Licence of each dataset; licence of the list
Thank you for this great catalog! It would help a lot to have a field for the licence of each dataset, using one of the normalised licence codes. This would complement these very helpful fields :
- availability = Availability of dataset
- registration = Requirements for data access
- free= Free access to data (1 = Yes, 0 = No)
In addition, you may want to specify an open data licence for the list itself (not the R package). (If one is already specified, I failed to see it on the Readme).
Thank you very much for the feedback! I have added a license to the repository and I will add a field to the dataset with the license of each dataset in the future.
I would suggest you use the Identifier of the SPDX License List, as seen at: https://spdx.org/licenses/ Most convenient are the machine readable data files for the SPDX License List. (I am preparing a pull request with R code on this).
Also, in many cases, I expect the data have a written license which is not a standard license (no license name...).

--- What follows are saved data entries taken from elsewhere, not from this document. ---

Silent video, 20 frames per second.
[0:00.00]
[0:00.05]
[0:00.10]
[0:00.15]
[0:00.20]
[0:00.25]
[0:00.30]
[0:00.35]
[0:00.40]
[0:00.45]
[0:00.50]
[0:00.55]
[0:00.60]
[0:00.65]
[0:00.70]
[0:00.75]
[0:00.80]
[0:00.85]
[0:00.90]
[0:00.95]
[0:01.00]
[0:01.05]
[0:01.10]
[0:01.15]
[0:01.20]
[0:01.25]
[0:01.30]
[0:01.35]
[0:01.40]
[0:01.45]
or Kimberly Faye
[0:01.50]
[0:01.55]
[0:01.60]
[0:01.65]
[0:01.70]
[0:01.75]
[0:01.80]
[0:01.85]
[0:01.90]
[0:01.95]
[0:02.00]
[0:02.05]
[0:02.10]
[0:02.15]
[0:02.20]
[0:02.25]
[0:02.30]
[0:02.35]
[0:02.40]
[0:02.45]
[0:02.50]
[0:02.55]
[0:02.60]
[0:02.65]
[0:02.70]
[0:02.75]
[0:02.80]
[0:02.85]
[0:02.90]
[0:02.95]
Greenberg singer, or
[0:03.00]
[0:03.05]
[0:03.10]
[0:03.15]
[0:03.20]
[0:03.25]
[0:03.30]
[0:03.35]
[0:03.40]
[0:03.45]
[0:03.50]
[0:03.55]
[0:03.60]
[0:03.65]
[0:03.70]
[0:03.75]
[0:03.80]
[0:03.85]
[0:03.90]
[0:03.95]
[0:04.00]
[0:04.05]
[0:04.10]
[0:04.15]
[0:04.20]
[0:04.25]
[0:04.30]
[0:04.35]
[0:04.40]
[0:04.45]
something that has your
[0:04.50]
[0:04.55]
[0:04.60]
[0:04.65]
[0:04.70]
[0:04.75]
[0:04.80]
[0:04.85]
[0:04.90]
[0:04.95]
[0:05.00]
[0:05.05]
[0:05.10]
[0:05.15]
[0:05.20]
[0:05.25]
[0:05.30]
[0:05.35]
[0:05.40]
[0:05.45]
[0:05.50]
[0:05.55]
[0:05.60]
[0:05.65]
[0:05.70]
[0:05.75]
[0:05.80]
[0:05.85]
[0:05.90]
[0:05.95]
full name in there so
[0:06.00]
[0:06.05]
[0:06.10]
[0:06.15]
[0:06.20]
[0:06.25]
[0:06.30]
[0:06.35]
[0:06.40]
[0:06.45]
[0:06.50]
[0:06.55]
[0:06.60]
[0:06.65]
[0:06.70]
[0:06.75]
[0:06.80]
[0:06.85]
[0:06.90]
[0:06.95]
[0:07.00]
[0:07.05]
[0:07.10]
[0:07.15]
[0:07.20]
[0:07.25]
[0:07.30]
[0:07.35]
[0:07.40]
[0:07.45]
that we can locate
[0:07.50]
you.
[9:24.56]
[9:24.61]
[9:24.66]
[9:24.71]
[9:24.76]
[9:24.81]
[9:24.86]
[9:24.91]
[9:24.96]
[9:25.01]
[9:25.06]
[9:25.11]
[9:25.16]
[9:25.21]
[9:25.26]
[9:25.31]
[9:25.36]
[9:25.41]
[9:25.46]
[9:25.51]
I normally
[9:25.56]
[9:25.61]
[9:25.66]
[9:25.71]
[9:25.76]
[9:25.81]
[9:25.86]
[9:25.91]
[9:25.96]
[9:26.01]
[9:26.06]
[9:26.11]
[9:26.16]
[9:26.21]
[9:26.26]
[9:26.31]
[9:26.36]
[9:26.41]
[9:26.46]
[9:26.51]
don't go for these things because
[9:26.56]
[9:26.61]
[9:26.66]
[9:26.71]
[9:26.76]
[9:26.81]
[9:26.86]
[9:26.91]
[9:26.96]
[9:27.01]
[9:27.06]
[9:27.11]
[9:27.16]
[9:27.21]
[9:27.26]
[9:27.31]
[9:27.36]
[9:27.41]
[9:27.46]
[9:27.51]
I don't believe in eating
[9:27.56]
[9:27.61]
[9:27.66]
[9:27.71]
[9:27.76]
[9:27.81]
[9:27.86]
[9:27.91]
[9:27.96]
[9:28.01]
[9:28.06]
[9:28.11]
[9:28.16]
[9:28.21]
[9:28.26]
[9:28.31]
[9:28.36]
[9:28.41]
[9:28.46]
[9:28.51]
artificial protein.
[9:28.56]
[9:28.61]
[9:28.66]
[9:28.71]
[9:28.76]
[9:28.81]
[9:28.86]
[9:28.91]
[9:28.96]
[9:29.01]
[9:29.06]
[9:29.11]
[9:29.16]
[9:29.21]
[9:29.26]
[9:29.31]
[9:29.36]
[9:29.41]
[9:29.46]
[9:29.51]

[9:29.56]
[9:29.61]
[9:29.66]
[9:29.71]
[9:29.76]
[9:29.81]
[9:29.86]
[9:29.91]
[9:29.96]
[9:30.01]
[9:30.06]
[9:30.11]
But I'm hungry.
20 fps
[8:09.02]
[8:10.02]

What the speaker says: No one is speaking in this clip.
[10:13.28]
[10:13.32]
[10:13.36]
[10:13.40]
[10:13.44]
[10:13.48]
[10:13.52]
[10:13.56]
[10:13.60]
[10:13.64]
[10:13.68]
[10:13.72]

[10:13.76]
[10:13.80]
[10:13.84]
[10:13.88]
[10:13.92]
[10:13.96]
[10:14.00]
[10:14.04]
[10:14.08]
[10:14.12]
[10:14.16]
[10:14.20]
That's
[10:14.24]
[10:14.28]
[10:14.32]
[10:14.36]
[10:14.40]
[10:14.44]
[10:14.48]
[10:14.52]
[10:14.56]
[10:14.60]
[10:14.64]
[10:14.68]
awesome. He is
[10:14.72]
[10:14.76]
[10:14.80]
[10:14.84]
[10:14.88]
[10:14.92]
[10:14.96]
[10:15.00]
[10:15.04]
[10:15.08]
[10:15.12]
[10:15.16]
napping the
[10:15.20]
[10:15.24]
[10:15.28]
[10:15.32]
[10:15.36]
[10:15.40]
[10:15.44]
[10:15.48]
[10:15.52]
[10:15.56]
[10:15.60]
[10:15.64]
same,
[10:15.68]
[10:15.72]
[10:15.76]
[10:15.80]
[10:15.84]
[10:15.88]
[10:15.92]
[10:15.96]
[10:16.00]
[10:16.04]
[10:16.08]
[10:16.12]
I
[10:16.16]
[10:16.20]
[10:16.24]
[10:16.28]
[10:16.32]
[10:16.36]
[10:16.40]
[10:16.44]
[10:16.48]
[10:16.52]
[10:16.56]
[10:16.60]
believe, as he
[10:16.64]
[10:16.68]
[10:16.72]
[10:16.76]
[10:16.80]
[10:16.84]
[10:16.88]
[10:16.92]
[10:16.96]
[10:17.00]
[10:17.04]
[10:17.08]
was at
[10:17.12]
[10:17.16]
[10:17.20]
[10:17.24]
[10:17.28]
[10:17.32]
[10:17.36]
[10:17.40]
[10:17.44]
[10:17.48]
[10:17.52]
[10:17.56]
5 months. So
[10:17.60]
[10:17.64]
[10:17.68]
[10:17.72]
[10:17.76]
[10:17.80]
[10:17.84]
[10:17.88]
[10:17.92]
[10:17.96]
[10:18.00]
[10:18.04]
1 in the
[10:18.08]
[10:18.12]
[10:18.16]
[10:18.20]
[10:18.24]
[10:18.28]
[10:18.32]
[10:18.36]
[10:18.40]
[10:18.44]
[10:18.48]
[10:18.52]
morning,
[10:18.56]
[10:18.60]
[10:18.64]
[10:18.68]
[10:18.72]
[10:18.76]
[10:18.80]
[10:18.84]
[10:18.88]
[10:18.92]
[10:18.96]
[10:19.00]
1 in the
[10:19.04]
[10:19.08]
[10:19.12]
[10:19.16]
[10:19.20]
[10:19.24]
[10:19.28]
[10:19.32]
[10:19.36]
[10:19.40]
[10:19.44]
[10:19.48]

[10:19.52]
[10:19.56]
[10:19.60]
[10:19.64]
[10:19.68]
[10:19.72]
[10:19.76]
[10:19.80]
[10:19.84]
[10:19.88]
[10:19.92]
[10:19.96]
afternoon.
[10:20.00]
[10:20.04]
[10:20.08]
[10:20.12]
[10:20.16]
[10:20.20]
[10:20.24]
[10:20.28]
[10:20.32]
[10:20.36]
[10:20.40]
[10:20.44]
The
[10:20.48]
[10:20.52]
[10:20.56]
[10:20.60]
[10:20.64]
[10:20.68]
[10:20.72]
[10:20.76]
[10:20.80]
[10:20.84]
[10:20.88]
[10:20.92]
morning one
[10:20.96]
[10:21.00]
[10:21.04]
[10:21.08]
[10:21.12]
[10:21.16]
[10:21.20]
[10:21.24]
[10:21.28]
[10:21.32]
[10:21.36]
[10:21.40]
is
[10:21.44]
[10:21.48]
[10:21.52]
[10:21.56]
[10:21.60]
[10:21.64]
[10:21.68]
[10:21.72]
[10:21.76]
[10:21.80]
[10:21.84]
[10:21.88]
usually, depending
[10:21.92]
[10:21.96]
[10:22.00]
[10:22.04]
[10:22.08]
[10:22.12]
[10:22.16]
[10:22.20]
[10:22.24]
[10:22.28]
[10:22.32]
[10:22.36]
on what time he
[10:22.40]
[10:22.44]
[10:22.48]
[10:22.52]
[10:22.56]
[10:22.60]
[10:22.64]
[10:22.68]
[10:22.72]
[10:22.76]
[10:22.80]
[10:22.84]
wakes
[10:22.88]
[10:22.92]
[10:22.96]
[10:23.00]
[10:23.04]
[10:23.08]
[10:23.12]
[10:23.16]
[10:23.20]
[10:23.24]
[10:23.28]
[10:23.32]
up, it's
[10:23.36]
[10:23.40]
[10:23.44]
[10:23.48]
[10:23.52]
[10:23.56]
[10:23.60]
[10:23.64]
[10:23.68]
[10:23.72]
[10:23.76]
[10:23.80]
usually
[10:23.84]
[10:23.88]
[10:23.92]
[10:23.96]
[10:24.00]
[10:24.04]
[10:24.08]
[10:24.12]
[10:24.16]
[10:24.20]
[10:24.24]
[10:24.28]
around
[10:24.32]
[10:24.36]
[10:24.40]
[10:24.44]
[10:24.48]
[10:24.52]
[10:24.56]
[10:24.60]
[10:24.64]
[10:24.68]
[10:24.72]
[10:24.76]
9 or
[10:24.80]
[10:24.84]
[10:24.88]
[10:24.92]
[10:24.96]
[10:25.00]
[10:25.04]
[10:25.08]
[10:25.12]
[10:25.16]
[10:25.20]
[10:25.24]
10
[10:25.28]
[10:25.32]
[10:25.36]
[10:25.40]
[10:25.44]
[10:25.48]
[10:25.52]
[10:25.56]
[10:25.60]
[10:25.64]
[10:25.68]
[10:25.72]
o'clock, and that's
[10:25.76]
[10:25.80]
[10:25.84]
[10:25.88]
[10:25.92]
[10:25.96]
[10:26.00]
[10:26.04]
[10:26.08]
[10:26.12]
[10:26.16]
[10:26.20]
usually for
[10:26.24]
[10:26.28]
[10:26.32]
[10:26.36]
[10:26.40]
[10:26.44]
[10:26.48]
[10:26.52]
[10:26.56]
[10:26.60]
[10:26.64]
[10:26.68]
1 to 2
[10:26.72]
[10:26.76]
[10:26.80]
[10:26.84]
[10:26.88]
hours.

For these at least, having a few fields may help, possibly:
- a short description of the licence
- a string for the type of licence (e.g. "attribution")
- a URL to the licence page/the page where hints on the applicable license were found
This is certainly a huge work to review all datasets! I think keeping the URL of the page where hints on the applicable license were found is very helpful (INCLUDING for dataset licensed under an spdx license): it will help review/update the PolData dataset at a later stage. Also, such list of URLs (in a data.frame) would allow to automatically archive (on archive.org) those pages mentioning the license; this could be of legal use (note that the SPDX list refers to archive.org for 18 cases).